PROBLEM STATEMENT: Every record below is to be restated verbatim, though its images are not.

● ● ●

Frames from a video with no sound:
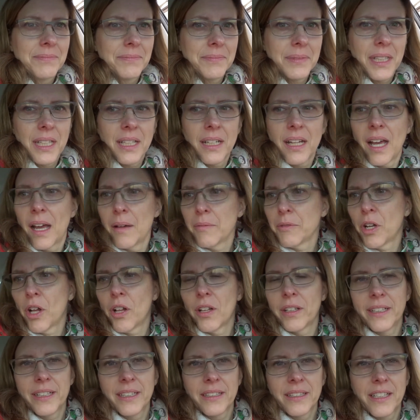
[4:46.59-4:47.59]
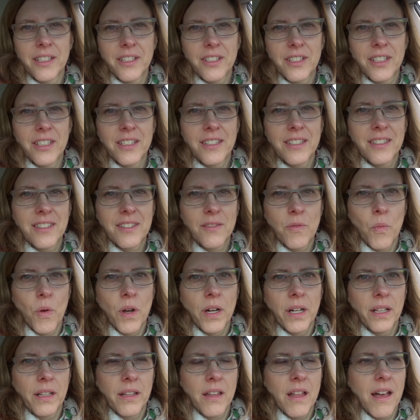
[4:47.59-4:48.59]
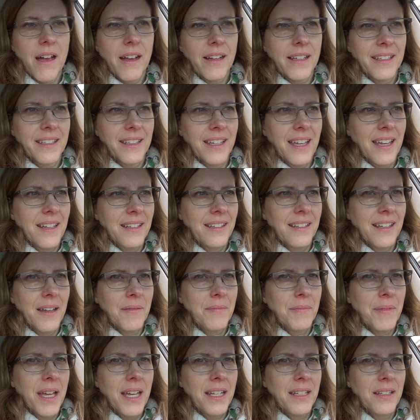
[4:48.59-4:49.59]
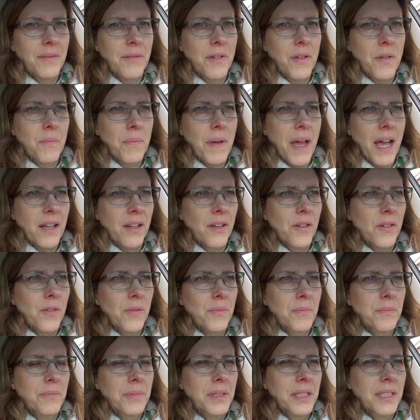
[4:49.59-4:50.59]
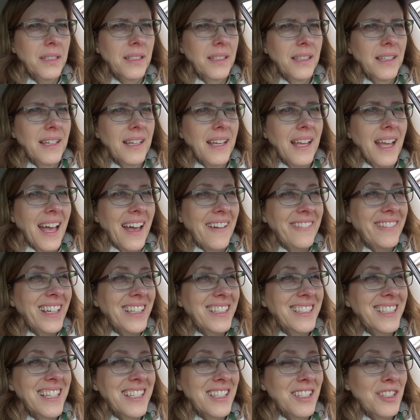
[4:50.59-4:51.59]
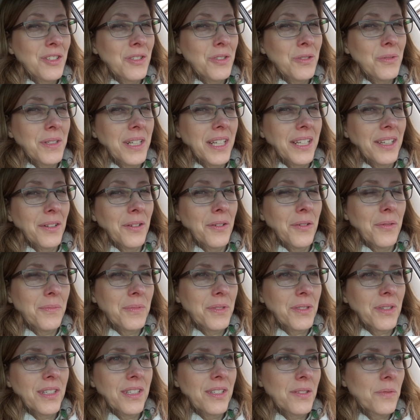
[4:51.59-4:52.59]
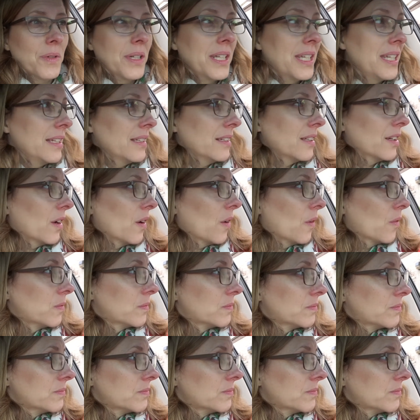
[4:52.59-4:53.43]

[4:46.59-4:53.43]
But I'm calling it lunch. It's one o'clock and I'm headed back home, but I've got tons to do when I get home, so I just want to eat and go.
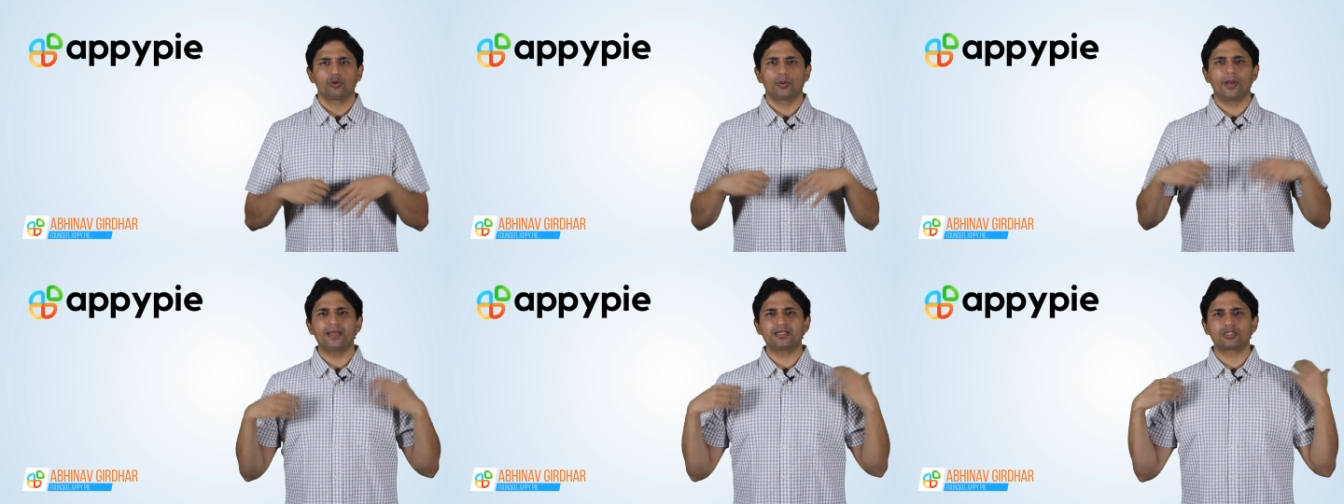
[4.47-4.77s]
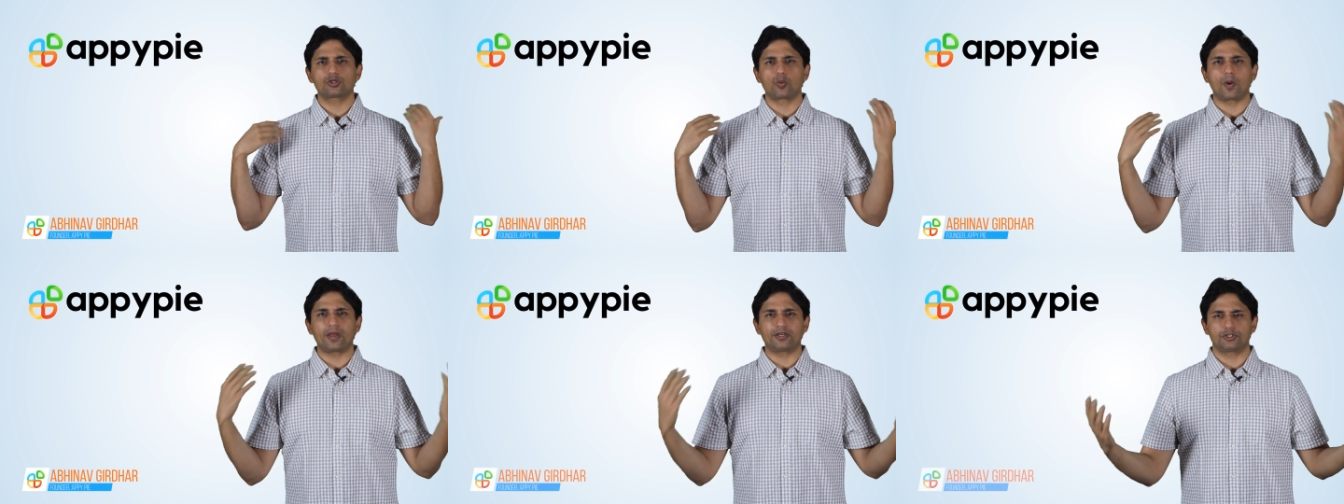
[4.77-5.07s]

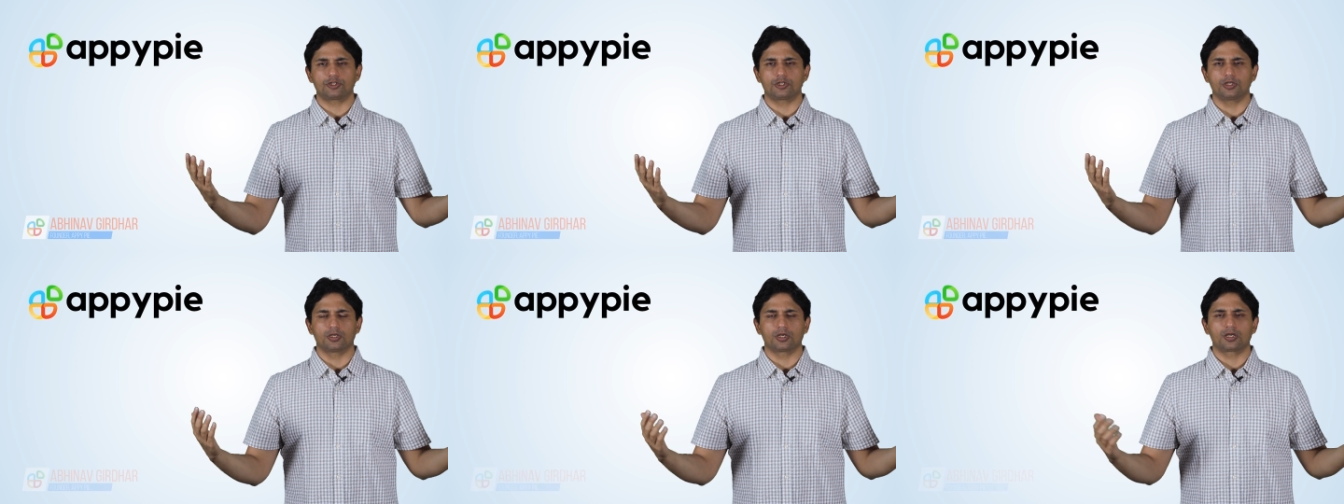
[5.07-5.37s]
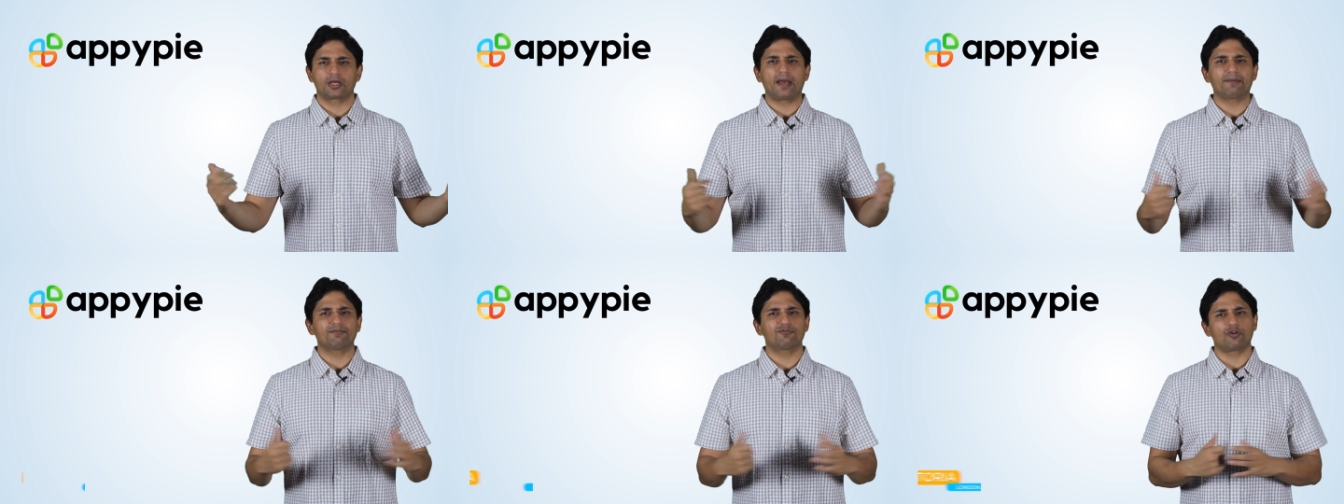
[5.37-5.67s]
Today's question
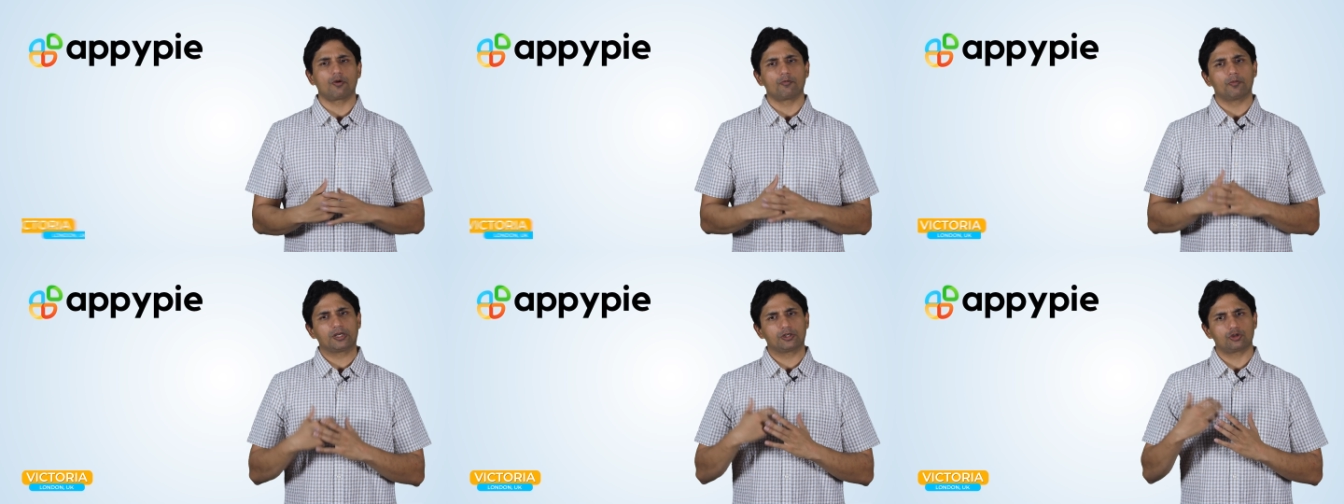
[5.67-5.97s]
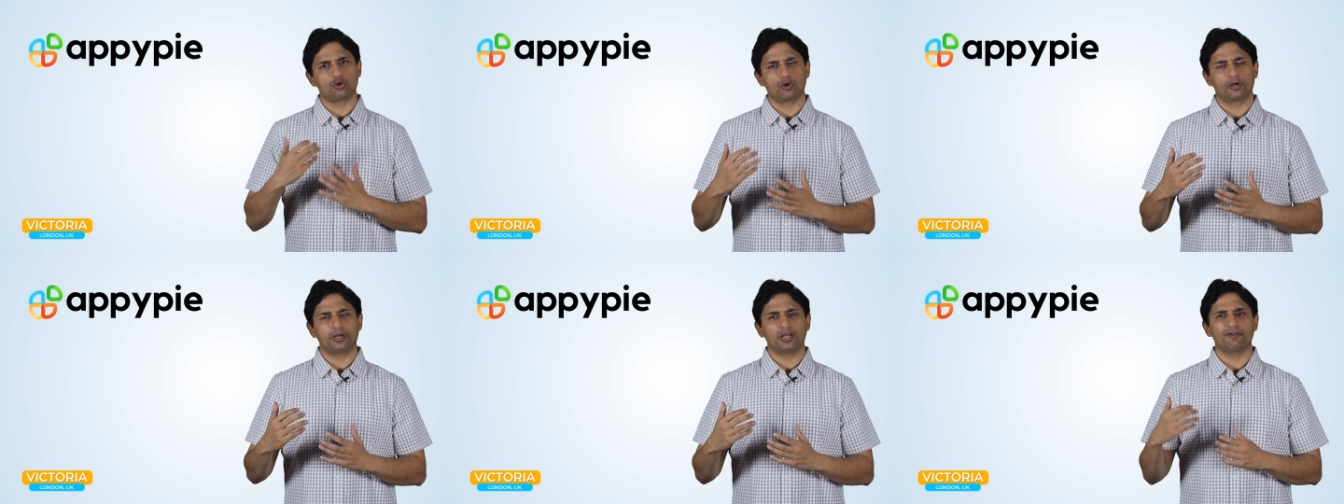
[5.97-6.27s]
comes from
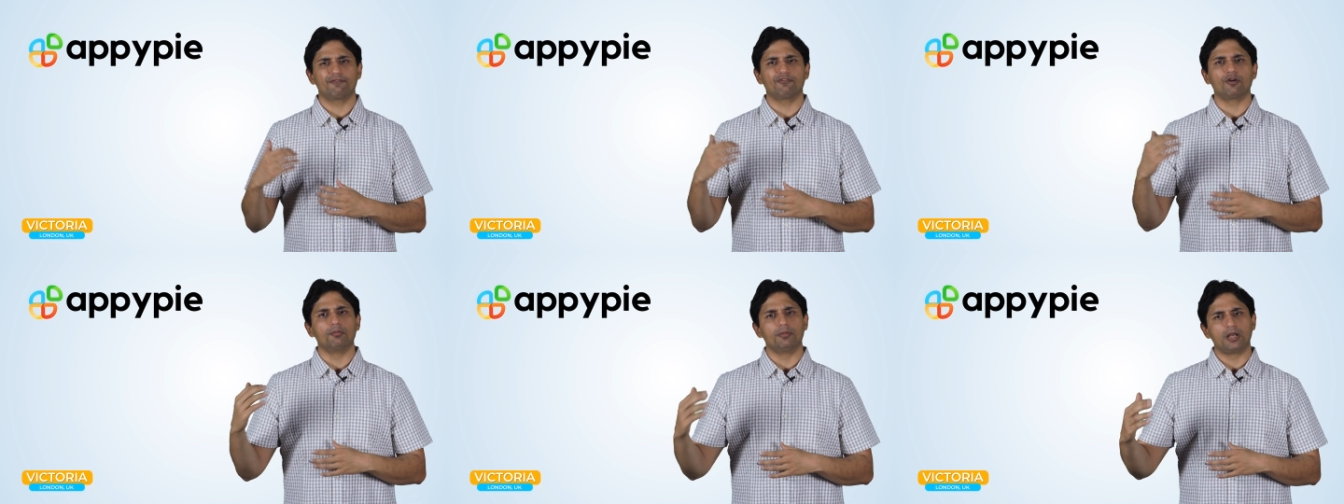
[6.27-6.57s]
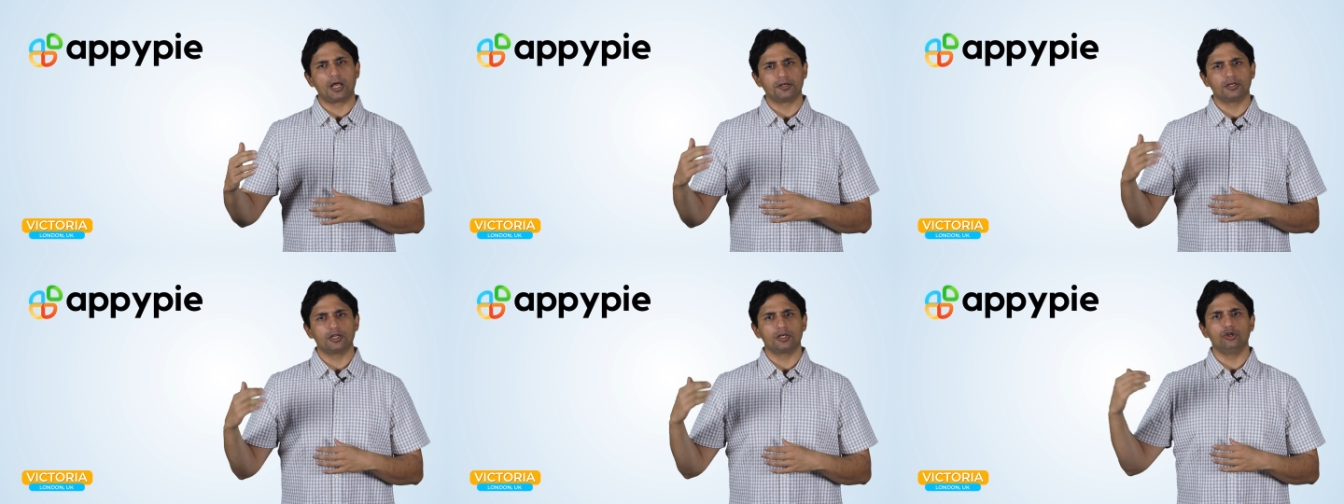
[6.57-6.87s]
Victoria
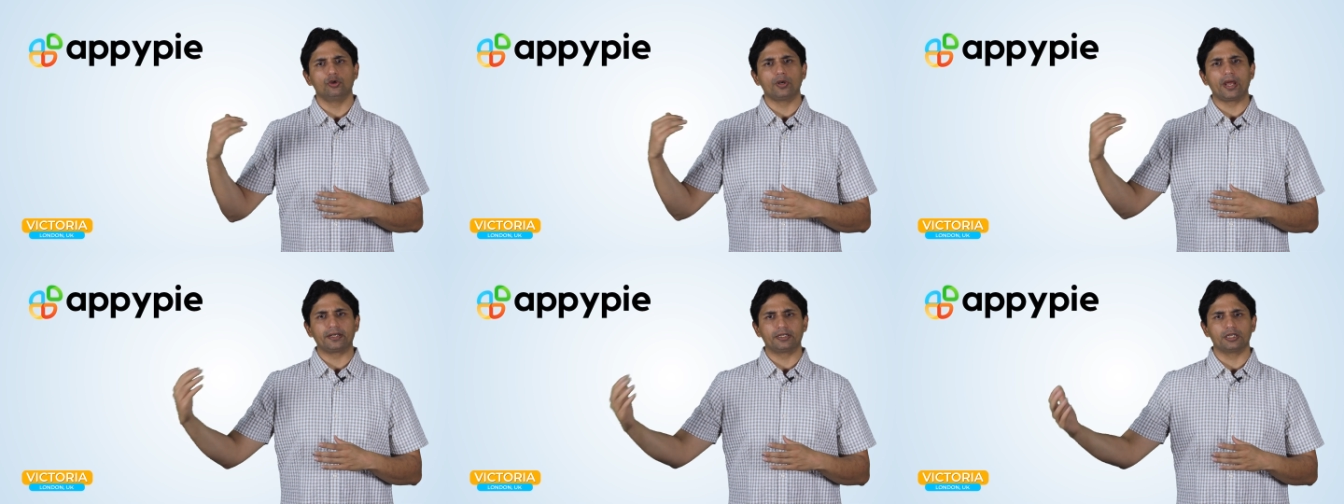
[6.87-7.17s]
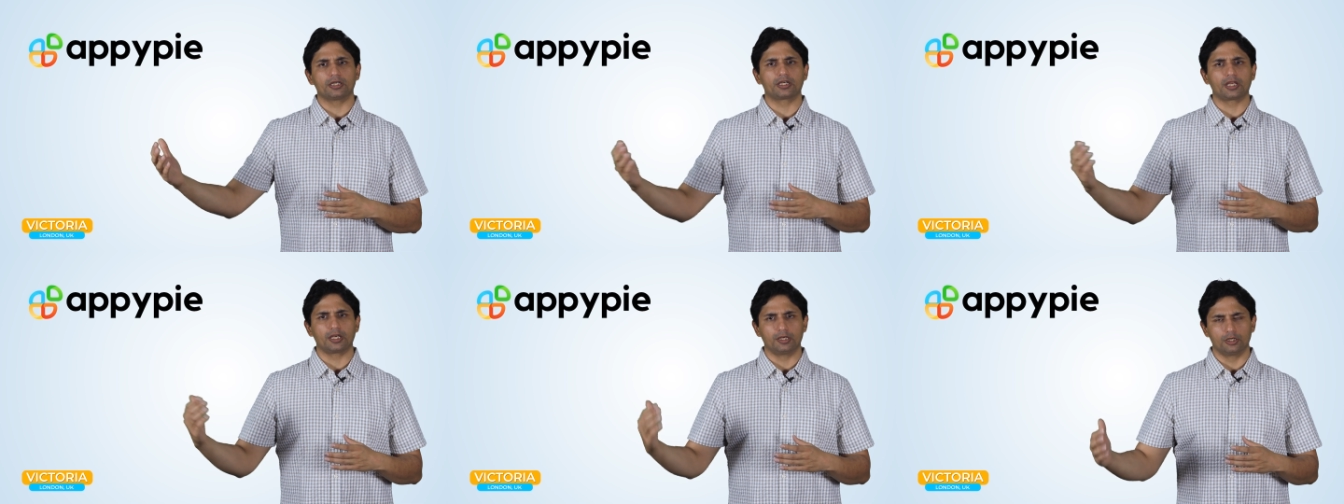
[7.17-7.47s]
from London,
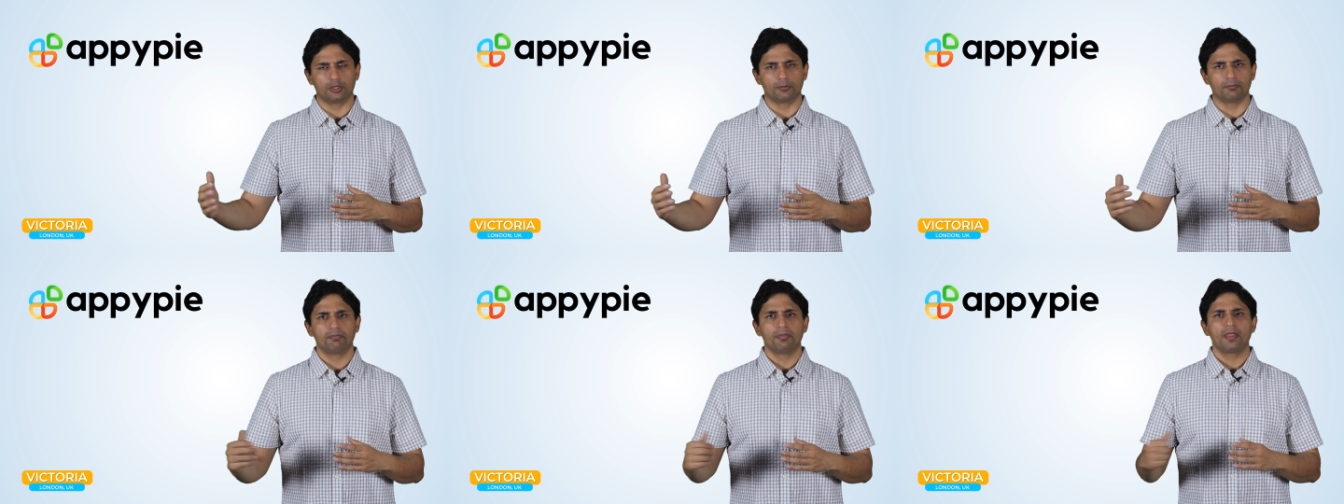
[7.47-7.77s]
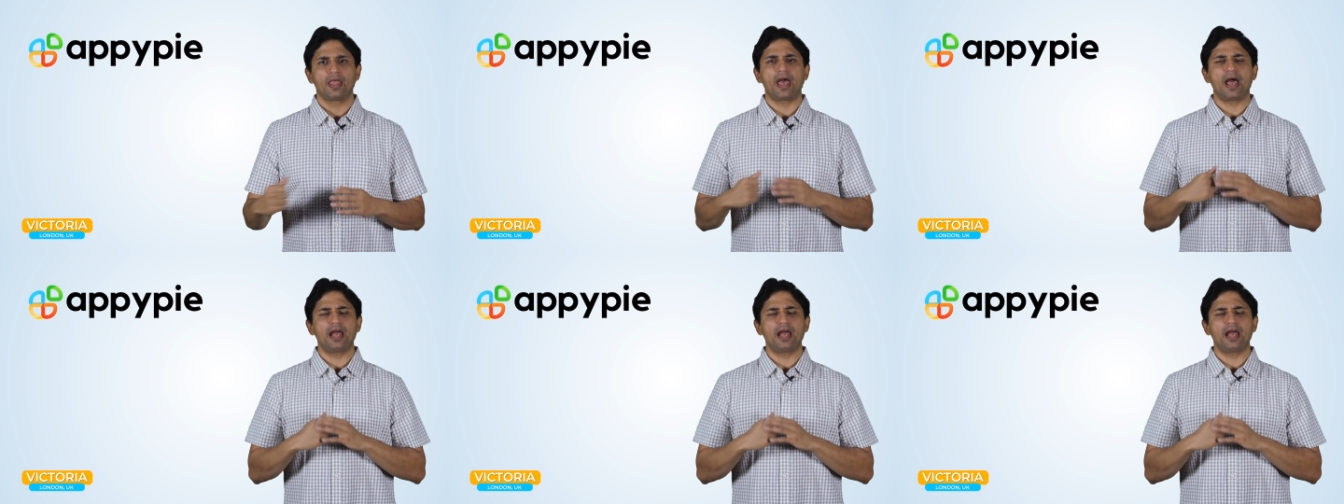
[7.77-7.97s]
United Kingdom,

● ● ●

SOLUTION BELOW:
Frames from a video with no sound:
[4:46.59-4:47.59]
[4:47.59-4:48.59]
[4:48.59-4:49.59]
[4:49.59-4:50.59]
[4:50.59-4:51.59]
[4:51.59-4:52.59]
[4:52.59-4:53.43]

[4:46.59-4:53.43]
But I'm calling it lunch. It's one o'clock and I'm headed back home, but I've got tons to do when I get home, so I just want to eat and go.
[4.47-4.77s]
[4.77-5.07s]

[5.07-5.37s]
[5.37-5.67s]
Today's question
[5.67-5.97s]
[5.97-6.27s]
comes from
[6.27-6.57s]
[6.57-6.87s]
Victoria
[6.87-7.17s]
[7.17-7.47s]
from London,
[7.47-7.77s]
[7.77-7.97s]
United Kingdom,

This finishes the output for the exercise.